**What the exercise asks:**
Keep the wording of every entry intact in your copy, and omit the pictures.

[Start of Attachment]

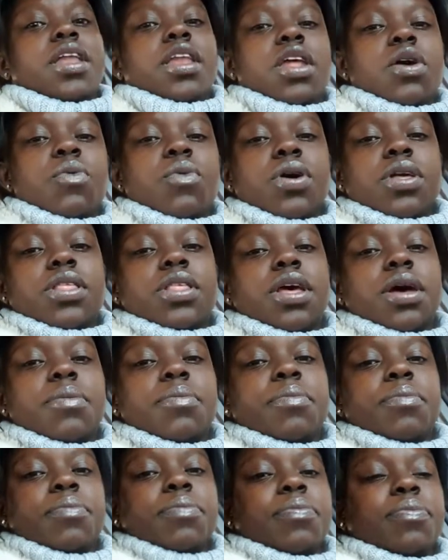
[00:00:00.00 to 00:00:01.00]
there was
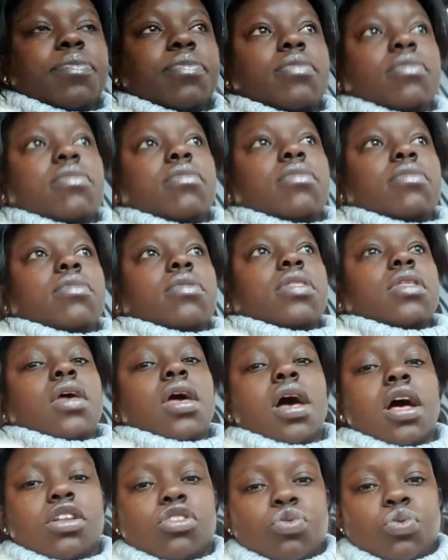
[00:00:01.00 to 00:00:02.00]
a
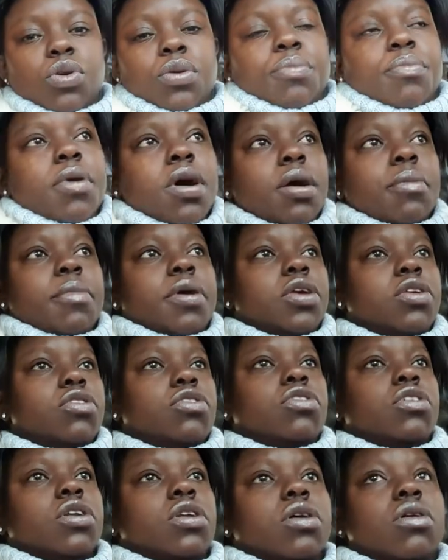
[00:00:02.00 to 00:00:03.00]
twin mom I
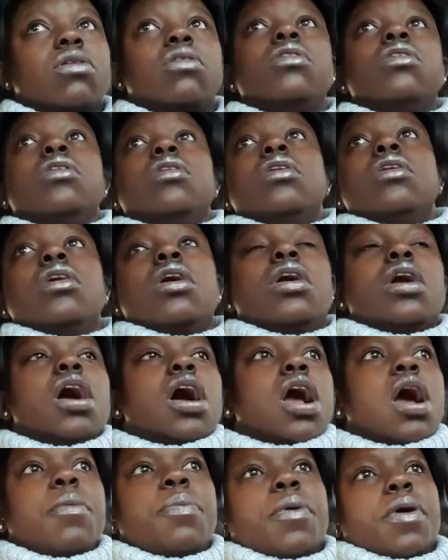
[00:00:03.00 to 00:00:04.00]
used to know, a
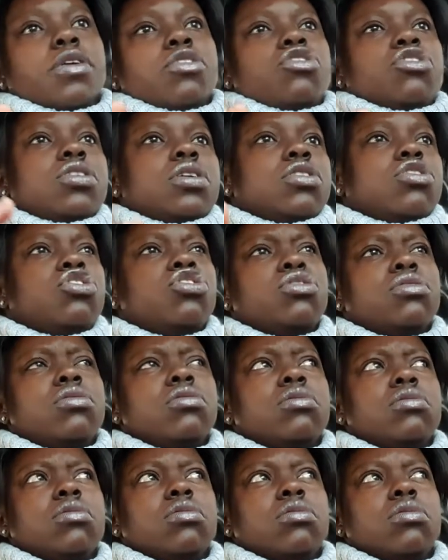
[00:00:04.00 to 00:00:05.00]
couple actually,
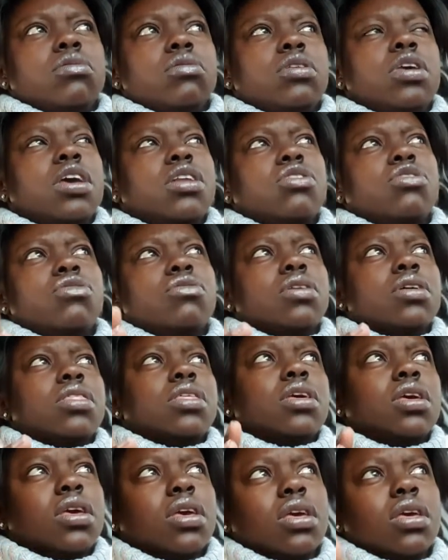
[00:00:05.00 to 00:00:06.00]
two I
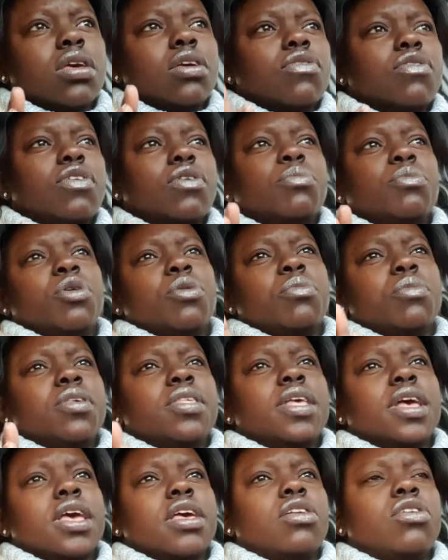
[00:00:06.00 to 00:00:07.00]
think, if I'm not
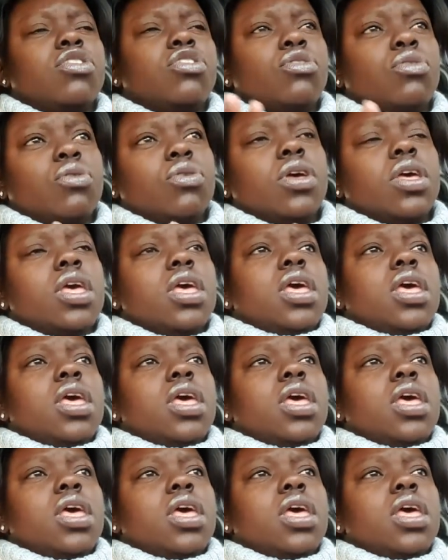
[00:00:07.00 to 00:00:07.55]
mistaken, two.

[End of Attachment]

**Written answer:**
[00:00:00.00 to 00:00:01.00]
there was
[00:00:01.00 to 00:00:02.00]
a
[00:00:02.00 to 00:00:03.00]
twin mom I
[00:00:03.00 to 00:00:04.00]
used to know, a
[00:00:04.00 to 00:00:05.00]
couple actually,
[00:00:05.00 to 00:00:06.00]
two I
[00:00:06.00 to 00:00:07.00]
think, if I'm not
[00:00:07.00 to 00:00:07.55]
mistaken, two.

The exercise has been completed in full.